What the task requires:
Print all of the records. Exclude the images.

-- Extracted entries follows --

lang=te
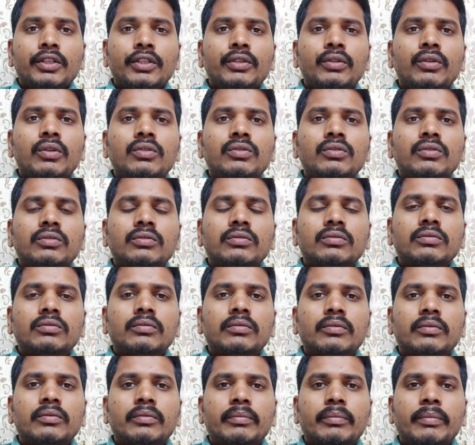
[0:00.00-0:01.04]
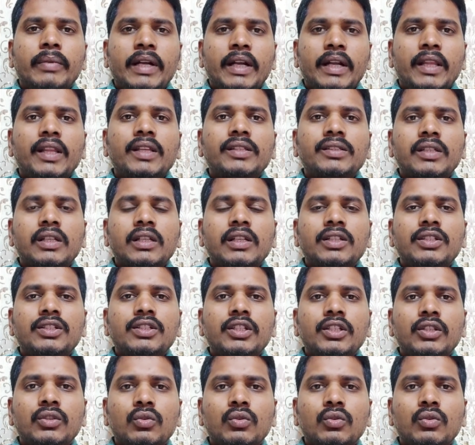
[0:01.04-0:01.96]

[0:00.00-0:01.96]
ఈరోజు బయట దేశాల నుంచి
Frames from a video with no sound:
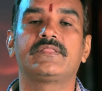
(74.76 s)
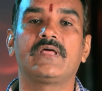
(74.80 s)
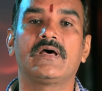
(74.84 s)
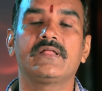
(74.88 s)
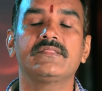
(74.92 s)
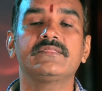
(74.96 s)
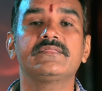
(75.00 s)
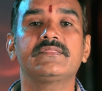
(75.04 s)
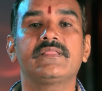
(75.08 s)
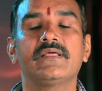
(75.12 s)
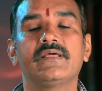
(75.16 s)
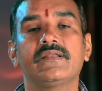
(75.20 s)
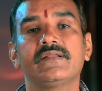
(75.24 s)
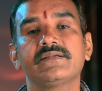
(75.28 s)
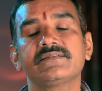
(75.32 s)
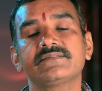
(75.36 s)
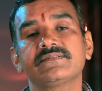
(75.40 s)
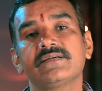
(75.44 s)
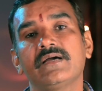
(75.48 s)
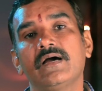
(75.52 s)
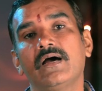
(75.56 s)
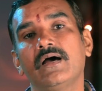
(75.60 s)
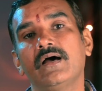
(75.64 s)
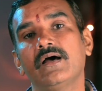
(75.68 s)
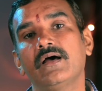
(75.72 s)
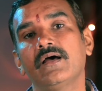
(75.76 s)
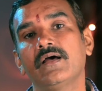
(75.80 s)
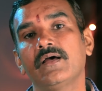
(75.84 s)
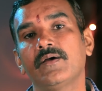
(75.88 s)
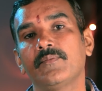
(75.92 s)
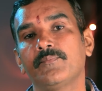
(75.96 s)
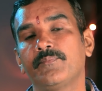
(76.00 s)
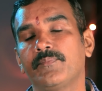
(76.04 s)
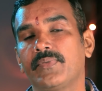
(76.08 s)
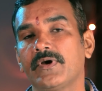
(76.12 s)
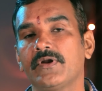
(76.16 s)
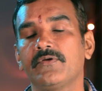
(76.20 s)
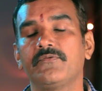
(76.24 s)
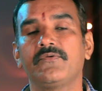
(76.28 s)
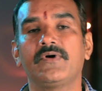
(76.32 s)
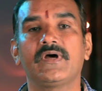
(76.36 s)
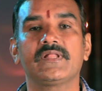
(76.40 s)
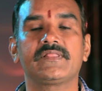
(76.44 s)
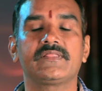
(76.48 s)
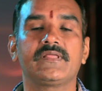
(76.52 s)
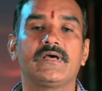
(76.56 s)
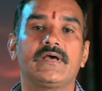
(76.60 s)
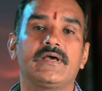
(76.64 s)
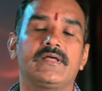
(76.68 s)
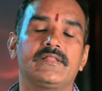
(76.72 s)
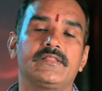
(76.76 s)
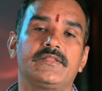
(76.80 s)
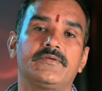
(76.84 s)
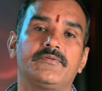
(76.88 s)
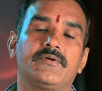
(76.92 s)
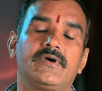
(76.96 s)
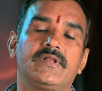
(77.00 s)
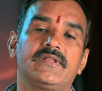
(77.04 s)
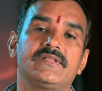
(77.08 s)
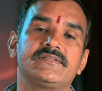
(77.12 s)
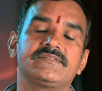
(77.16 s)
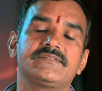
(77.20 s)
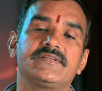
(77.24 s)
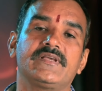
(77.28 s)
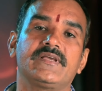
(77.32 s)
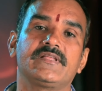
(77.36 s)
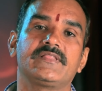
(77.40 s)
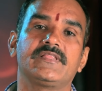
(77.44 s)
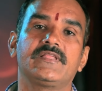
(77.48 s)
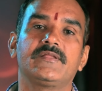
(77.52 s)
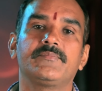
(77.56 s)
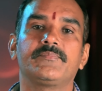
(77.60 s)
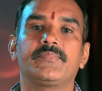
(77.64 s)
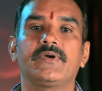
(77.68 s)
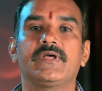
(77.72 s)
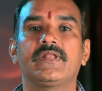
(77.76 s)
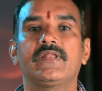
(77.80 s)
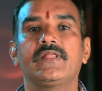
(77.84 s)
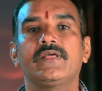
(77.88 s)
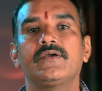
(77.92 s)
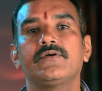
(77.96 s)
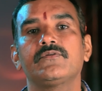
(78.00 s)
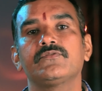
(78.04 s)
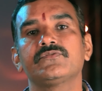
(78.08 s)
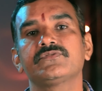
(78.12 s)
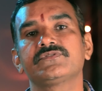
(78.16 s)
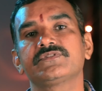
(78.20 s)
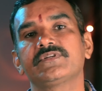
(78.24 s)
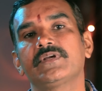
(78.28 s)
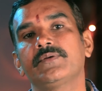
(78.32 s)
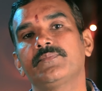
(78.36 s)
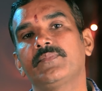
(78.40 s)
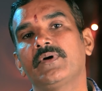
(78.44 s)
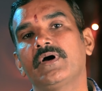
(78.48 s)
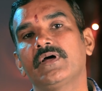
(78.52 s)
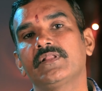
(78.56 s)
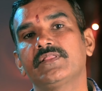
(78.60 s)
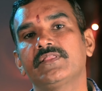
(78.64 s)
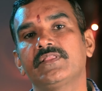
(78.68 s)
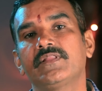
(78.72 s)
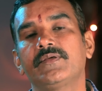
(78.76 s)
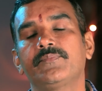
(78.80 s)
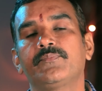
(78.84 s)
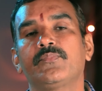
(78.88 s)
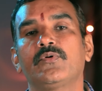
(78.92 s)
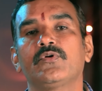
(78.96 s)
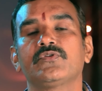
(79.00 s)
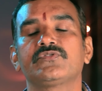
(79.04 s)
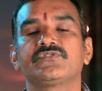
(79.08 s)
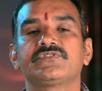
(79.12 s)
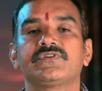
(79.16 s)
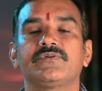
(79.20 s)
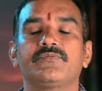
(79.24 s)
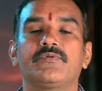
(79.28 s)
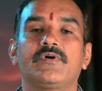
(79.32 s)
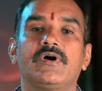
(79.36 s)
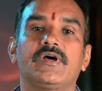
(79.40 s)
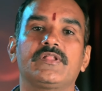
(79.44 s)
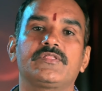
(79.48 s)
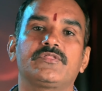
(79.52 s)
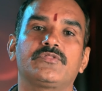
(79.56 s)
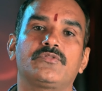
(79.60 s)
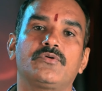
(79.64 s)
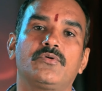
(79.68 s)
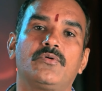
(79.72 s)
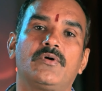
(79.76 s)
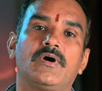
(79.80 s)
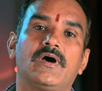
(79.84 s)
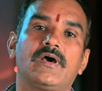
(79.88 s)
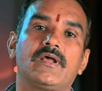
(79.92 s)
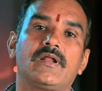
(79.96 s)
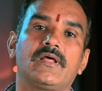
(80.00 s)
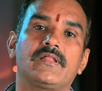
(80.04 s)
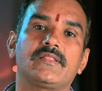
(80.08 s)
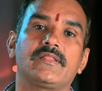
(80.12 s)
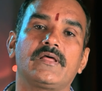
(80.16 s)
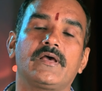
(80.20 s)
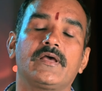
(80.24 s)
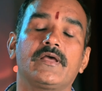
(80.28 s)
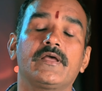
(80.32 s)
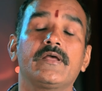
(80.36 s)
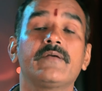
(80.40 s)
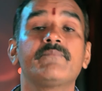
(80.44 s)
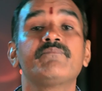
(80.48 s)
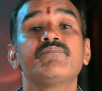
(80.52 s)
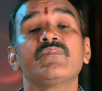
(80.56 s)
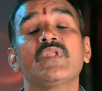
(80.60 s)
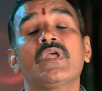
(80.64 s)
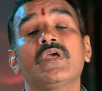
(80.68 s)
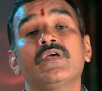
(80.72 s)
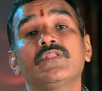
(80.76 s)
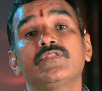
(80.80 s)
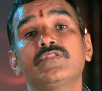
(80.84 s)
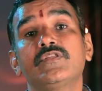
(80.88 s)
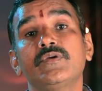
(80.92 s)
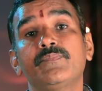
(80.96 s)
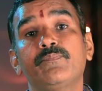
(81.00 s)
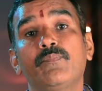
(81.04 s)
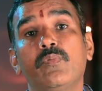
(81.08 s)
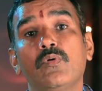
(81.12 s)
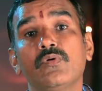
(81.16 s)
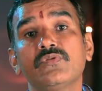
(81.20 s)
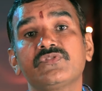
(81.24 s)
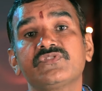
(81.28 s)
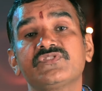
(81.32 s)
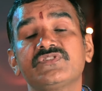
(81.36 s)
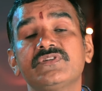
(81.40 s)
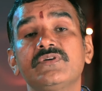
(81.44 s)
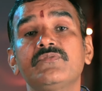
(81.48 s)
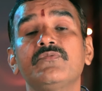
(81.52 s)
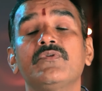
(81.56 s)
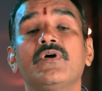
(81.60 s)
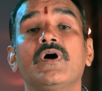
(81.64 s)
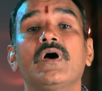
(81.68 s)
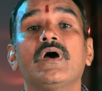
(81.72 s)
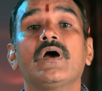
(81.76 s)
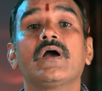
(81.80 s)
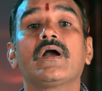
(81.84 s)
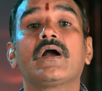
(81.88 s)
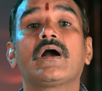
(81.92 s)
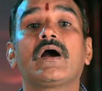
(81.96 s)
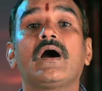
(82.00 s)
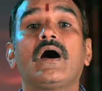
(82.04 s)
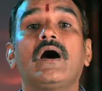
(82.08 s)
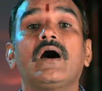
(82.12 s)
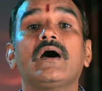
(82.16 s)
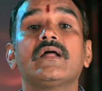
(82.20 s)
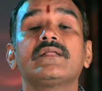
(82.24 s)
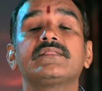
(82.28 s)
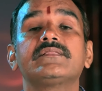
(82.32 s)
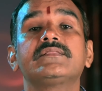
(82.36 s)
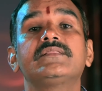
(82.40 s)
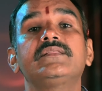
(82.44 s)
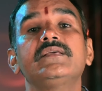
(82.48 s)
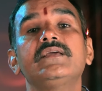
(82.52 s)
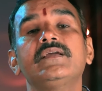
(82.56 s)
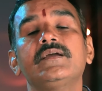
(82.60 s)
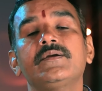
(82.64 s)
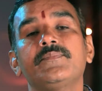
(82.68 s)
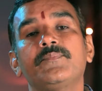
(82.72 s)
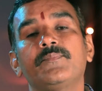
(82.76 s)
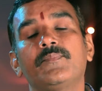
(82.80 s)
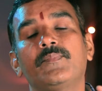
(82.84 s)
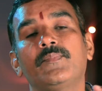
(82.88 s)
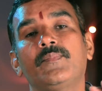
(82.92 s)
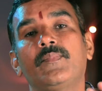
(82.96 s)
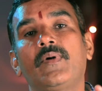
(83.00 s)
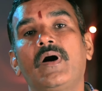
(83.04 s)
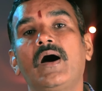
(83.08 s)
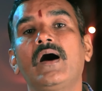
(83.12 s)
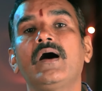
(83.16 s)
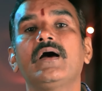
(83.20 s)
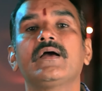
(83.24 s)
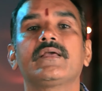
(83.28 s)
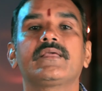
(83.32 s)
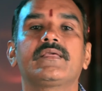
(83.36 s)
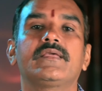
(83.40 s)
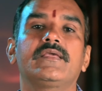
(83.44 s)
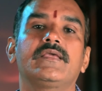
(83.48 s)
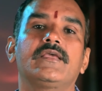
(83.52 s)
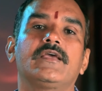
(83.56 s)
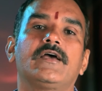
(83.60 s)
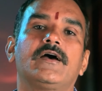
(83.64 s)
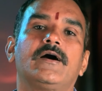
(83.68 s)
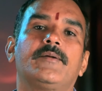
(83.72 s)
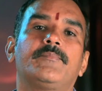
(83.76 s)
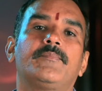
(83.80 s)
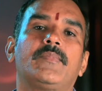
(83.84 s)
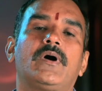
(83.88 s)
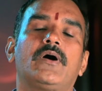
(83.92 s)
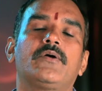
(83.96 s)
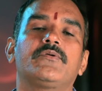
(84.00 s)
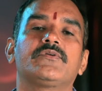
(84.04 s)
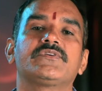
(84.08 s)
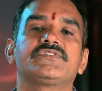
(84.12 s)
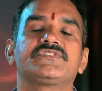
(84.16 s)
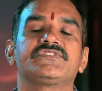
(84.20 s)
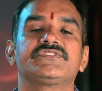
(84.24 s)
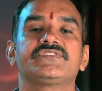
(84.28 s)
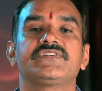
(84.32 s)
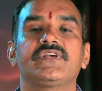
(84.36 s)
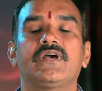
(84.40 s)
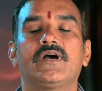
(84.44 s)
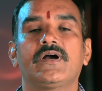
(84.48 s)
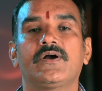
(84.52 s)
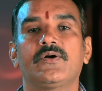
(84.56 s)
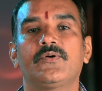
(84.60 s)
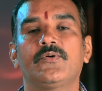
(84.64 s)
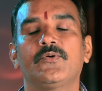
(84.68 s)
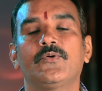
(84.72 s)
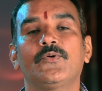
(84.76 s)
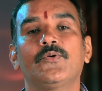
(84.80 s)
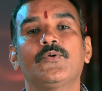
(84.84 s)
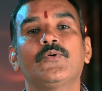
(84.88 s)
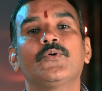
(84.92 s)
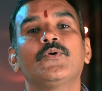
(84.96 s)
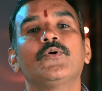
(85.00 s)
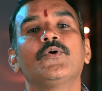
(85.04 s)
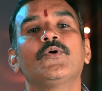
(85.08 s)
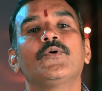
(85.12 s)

धनतेरस का पर्व आता है दिवाली से एक दिन पहले उसके बाद दीपोत्सव का त्यौहार आता है दीपोत्सव कार्तिक माह की अमावस्या को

-- Extracted entries concluded --

Exercise output:
lang=te
[0:00.00-0:01.04]
[0:01.04-0:01.96]

[0:00.00-0:01.96]
ఈరోజు బయట దేశాల నుంచి
Frames from a video with no sound:
(74.76 s)
(74.80 s)
(74.84 s)
(74.88 s)
(74.92 s)
(74.96 s)
(75.00 s)
(75.04 s)
(75.08 s)
(75.12 s)
(75.16 s)
(75.20 s)
(75.24 s)
(75.28 s)
(75.32 s)
(75.36 s)
(75.40 s)
(75.44 s)
(75.48 s)
(75.52 s)
(75.56 s)
(75.60 s)
(75.64 s)
(75.68 s)
(75.72 s)
(75.76 s)
(75.80 s)
(75.84 s)
(75.88 s)
(75.92 s)
(75.96 s)
(76.00 s)
(76.04 s)
(76.08 s)
(76.12 s)
(76.16 s)
(76.20 s)
(76.24 s)
(76.28 s)
(76.32 s)
(76.36 s)
(76.40 s)
(76.44 s)
(76.48 s)
(76.52 s)
(76.56 s)
(76.60 s)
(76.64 s)
(76.68 s)
(76.72 s)
(76.76 s)
(76.80 s)
(76.84 s)
(76.88 s)
(76.92 s)
(76.96 s)
(77.00 s)
(77.04 s)
(77.08 s)
(77.12 s)
(77.16 s)
(77.20 s)
(77.24 s)
(77.28 s)
(77.32 s)
(77.36 s)
(77.40 s)
(77.44 s)
(77.48 s)
(77.52 s)
(77.56 s)
(77.60 s)
(77.64 s)
(77.68 s)
(77.72 s)
(77.76 s)
(77.80 s)
(77.84 s)
(77.88 s)
(77.92 s)
(77.96 s)
(78.00 s)
(78.04 s)
(78.08 s)
(78.12 s)
(78.16 s)
(78.20 s)
(78.24 s)
(78.28 s)
(78.32 s)
(78.36 s)
(78.40 s)
(78.44 s)
(78.48 s)
(78.52 s)
(78.56 s)
(78.60 s)
(78.64 s)
(78.68 s)
(78.72 s)
(78.76 s)
(78.80 s)
(78.84 s)
(78.88 s)
(78.92 s)
(78.96 s)
(79.00 s)
(79.04 s)
(79.08 s)
(79.12 s)
(79.16 s)
(79.20 s)
(79.24 s)
(79.28 s)
(79.32 s)
(79.36 s)
(79.40 s)
(79.44 s)
(79.48 s)
(79.52 s)
(79.56 s)
(79.60 s)
(79.64 s)
(79.68 s)
(79.72 s)
(79.76 s)
(79.80 s)
(79.84 s)
(79.88 s)
(79.92 s)
(79.96 s)
(80.00 s)
(80.04 s)
(80.08 s)
(80.12 s)
(80.16 s)
(80.20 s)
(80.24 s)
(80.28 s)
(80.32 s)
(80.36 s)
(80.40 s)
(80.44 s)
(80.48 s)
(80.52 s)
(80.56 s)
(80.60 s)
(80.64 s)
(80.68 s)
(80.72 s)
(80.76 s)
(80.80 s)
(80.84 s)
(80.88 s)
(80.92 s)
(80.96 s)
(81.00 s)
(81.04 s)
(81.08 s)
(81.12 s)
(81.16 s)
(81.20 s)
(81.24 s)
(81.28 s)
(81.32 s)
(81.36 s)
(81.40 s)
(81.44 s)
(81.48 s)
(81.52 s)
(81.56 s)
(81.60 s)
(81.64 s)
(81.68 s)
(81.72 s)
(81.76 s)
(81.80 s)
(81.84 s)
(81.88 s)
(81.92 s)
(81.96 s)
(82.00 s)
(82.04 s)
(82.08 s)
(82.12 s)
(82.16 s)
(82.20 s)
(82.24 s)
(82.28 s)
(82.32 s)
(82.36 s)
(82.40 s)
(82.44 s)
(82.48 s)
(82.52 s)
(82.56 s)
(82.60 s)
(82.64 s)
(82.68 s)
(82.72 s)
(82.76 s)
(82.80 s)
(82.84 s)
(82.88 s)
(82.92 s)
(82.96 s)
(83.00 s)
(83.04 s)
(83.08 s)
(83.12 s)
(83.16 s)
(83.20 s)
(83.24 s)
(83.28 s)
(83.32 s)
(83.36 s)
(83.40 s)
(83.44 s)
(83.48 s)
(83.52 s)
(83.56 s)
(83.60 s)
(83.64 s)
(83.68 s)
(83.72 s)
(83.76 s)
(83.80 s)
(83.84 s)
(83.88 s)
(83.92 s)
(83.96 s)
(84.00 s)
(84.04 s)
(84.08 s)
(84.12 s)
(84.16 s)
(84.20 s)
(84.24 s)
(84.28 s)
(84.32 s)
(84.36 s)
(84.40 s)
(84.44 s)
(84.48 s)
(84.52 s)
(84.56 s)
(84.60 s)
(84.64 s)
(84.68 s)
(84.72 s)
(84.76 s)
(84.80 s)
(84.84 s)
(84.88 s)
(84.92 s)
(84.96 s)
(85.00 s)
(85.04 s)
(85.08 s)
(85.12 s)

धनतेरस का पर्व आता है दिवाली से एक दिन पहले उसके बाद दीपोत्सव का त्यौहार आता है दीपोत्सव कार्तिक माह की अमावस्या को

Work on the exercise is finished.